Pendant la crise des années 1182-1183, Philippe ne put sans doute pas intervenir autant qu’il l’aurait souhaité dans les affaires des Plantagenêts : il accueillit bien à sa cour le Jeune Roi fugitif pendant l’été de 1182, mais il se contenta d’appuyer indirectement les rebelles en leur envoyant des mercenaires : Bertran lui en fait d’ailleurs le reproche (12. 49-56).

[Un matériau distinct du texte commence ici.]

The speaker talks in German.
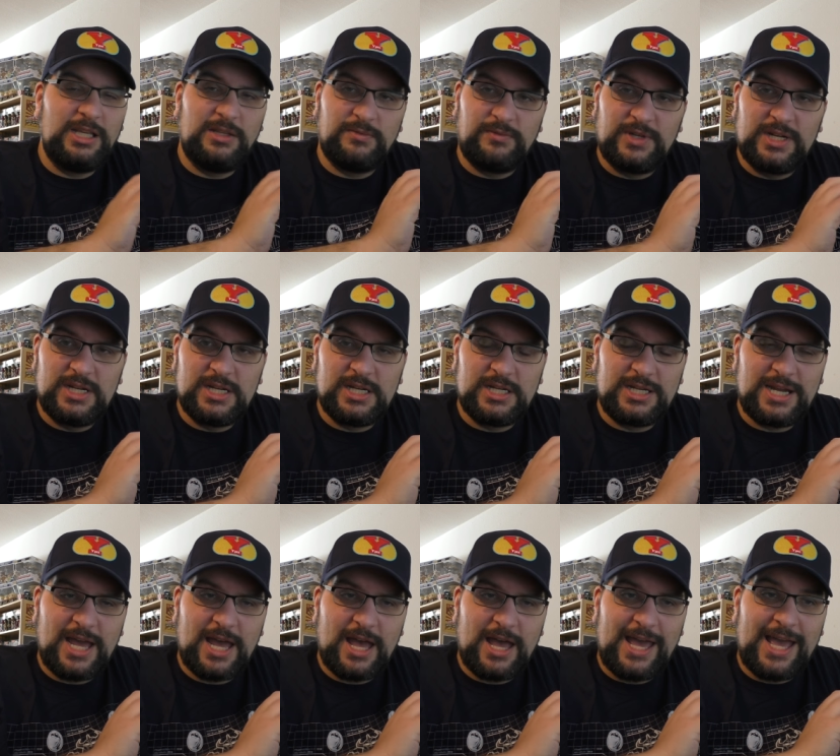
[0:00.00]
Ich finde,
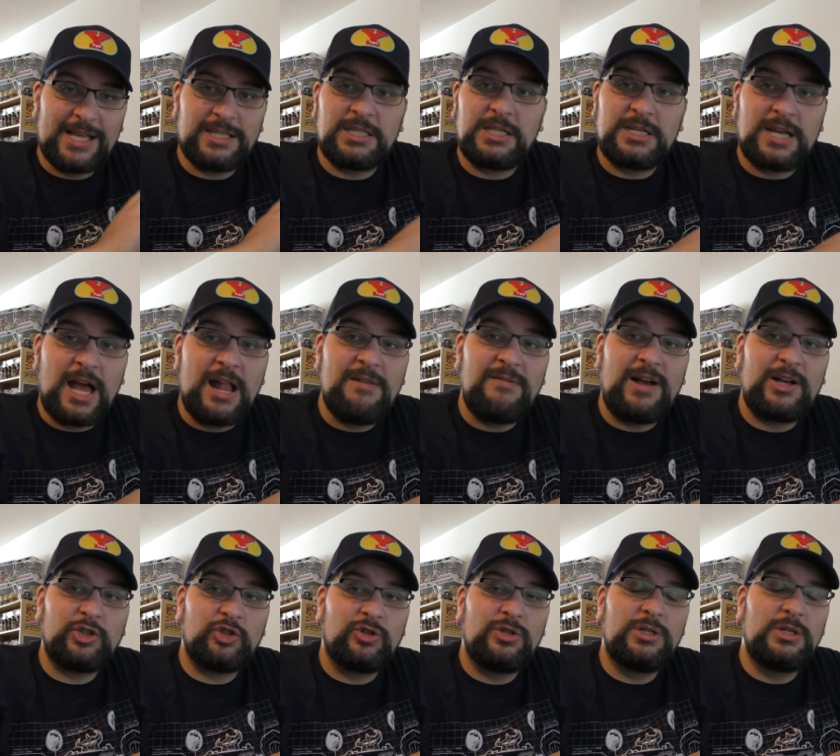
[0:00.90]
der erste Teil
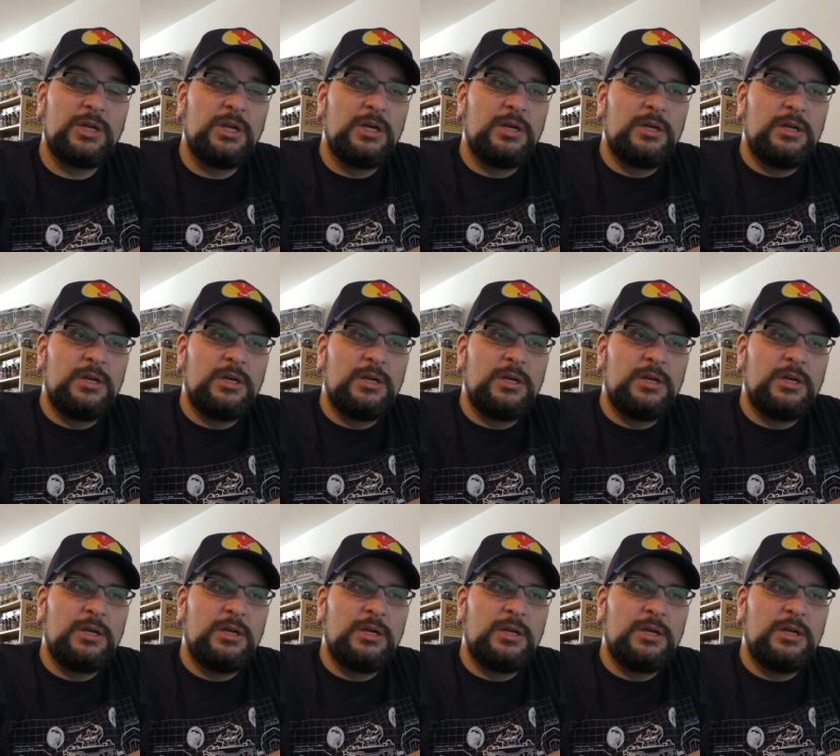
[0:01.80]
war schonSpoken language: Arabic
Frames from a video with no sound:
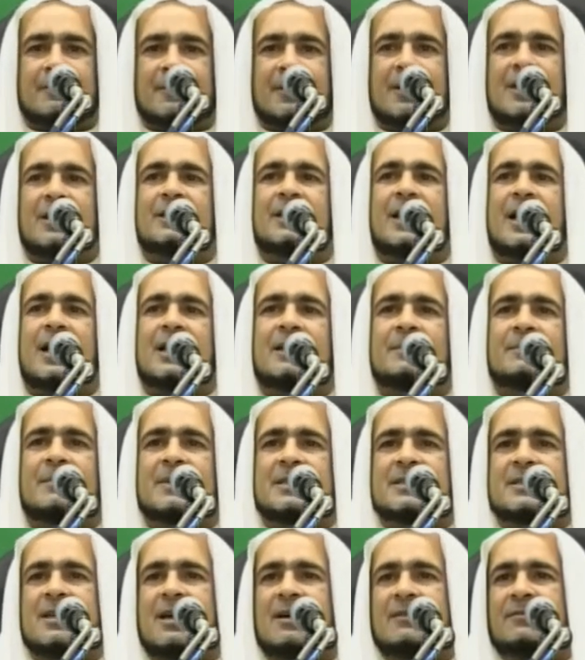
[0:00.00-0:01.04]
قطعت
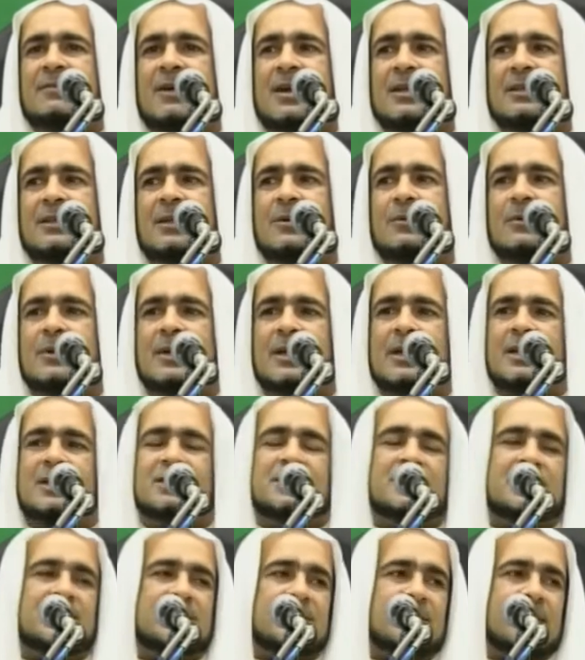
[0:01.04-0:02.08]
مسافات طويلة
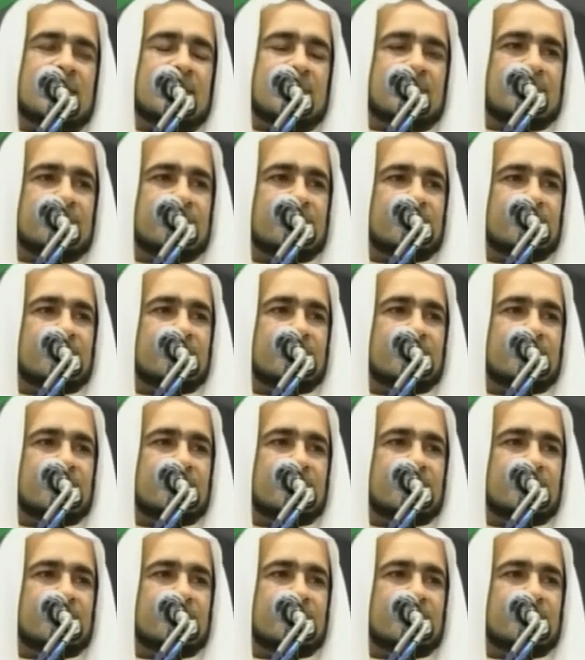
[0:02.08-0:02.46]
جدا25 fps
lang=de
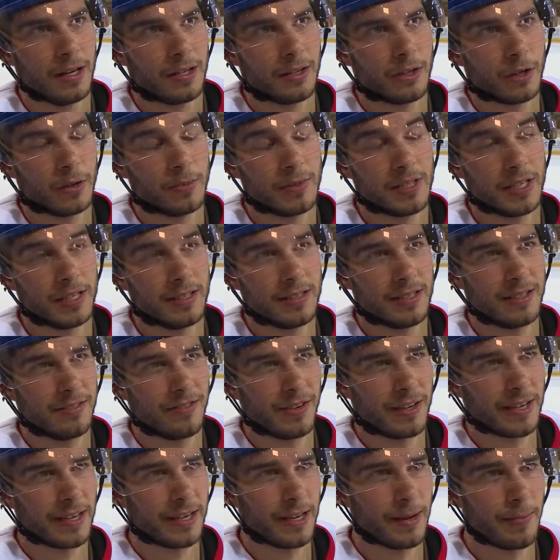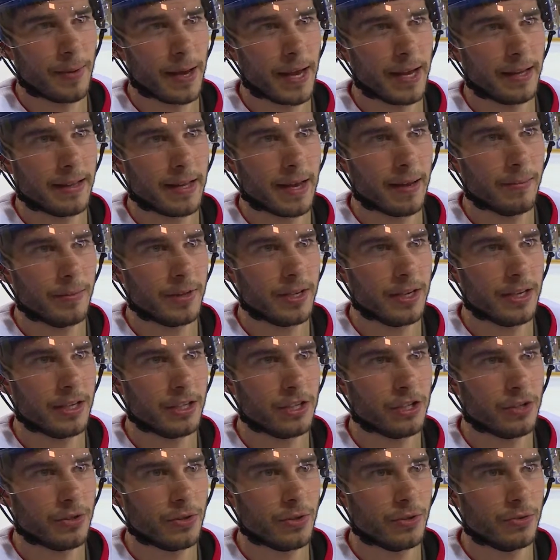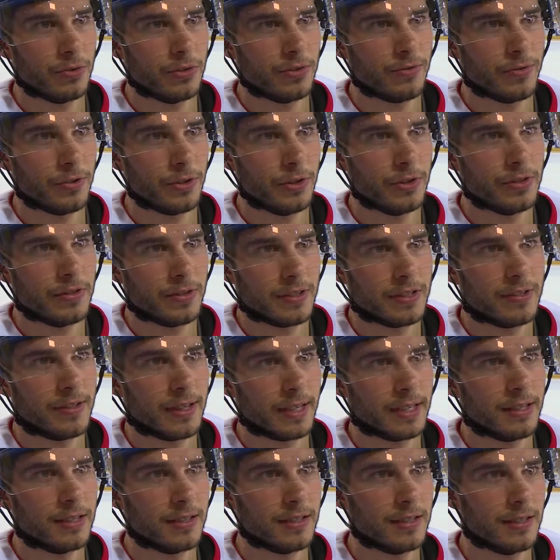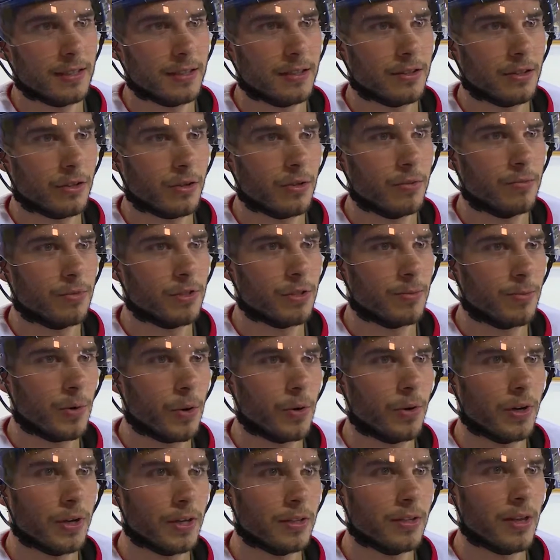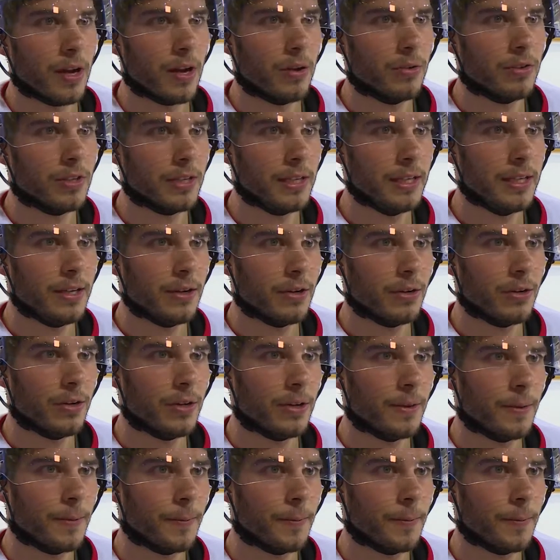darum sind sie vielleicht ein bisschen mehr in dem drin schon. Und für uns wird es wichtig sein, darum zum Morgen auch reinzukommen.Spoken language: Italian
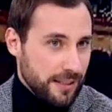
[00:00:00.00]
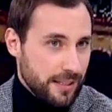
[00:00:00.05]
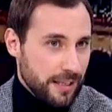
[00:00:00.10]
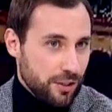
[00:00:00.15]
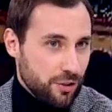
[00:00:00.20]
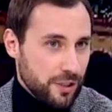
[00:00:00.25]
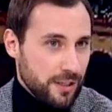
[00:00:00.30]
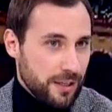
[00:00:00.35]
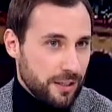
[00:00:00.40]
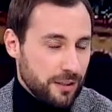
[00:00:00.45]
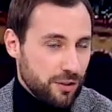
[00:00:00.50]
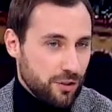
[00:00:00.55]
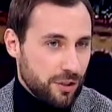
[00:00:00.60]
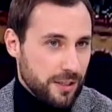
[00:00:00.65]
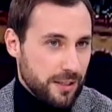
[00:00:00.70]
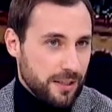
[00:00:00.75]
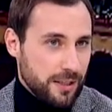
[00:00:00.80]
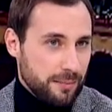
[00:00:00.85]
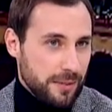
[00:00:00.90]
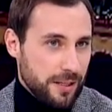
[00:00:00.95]
decine e
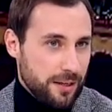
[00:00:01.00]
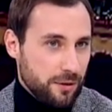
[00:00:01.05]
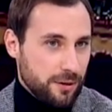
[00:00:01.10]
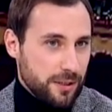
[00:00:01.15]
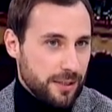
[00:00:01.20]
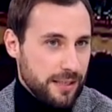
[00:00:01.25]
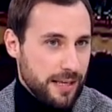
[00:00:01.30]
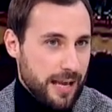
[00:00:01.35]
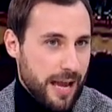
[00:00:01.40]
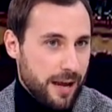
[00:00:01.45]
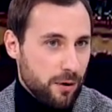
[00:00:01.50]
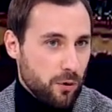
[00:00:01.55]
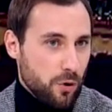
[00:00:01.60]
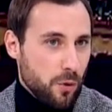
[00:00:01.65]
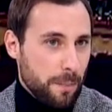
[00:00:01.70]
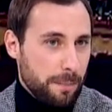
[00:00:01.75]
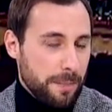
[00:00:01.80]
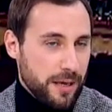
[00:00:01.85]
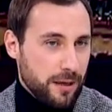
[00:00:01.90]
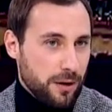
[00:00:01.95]
decine di milioni di
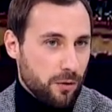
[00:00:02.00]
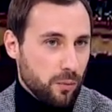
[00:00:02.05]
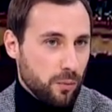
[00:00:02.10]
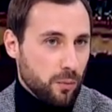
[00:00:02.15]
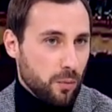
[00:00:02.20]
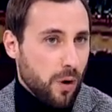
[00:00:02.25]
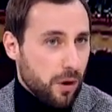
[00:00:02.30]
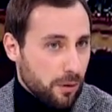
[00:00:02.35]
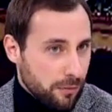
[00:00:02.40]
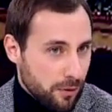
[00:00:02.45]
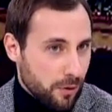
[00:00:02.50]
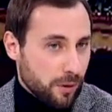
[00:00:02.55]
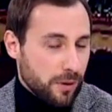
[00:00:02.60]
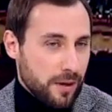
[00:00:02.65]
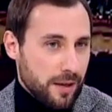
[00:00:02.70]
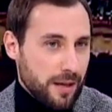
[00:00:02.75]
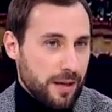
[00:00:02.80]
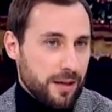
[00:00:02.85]
euro per un nuovo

À la mort du Jeune Roi, Philippe réclama qu’on lui restituât le douaire de sa sœur. Henri II ne voulut rien entendre et il fallut transiger : pour mettre fin à l’un des innombrables conflits qui opposèrent Plantagenêts et Capétiens au XIIe siècle, Alix, la seconde fille de Louis VII, avait été fiancée au jeune Richard, alors âgé de dix ans, en 1167. Seize ans plus tard, leur mariage n’avait toujours pas été célébré pour d’obscurs motifs. “Pourquoi le roi d’Angleterre gardait-il cette jeune fille, chez lui, en prisonnière, en otage, au lieu de la donner à son fils ? Conduite étrange qui autorisait les pires soupçons” (1). Alors, le 6 décembre 1183, Henri II offrit à Philippe une compensation pécuniaire et lui rendit hommage, et les deux rois convinrent que le Vexin serait désormais considéré comme le douaire d’Alix. Ainsi, pendant des années encore, toute entente entre Français et Anglais comportera un article stipulant la célébration du mariage de Richard avec la princesse française. Cette union, toujours remise, et qui ne se produisit jamais, allait fournir à Philippe un grief et un moyen de chantage permanents.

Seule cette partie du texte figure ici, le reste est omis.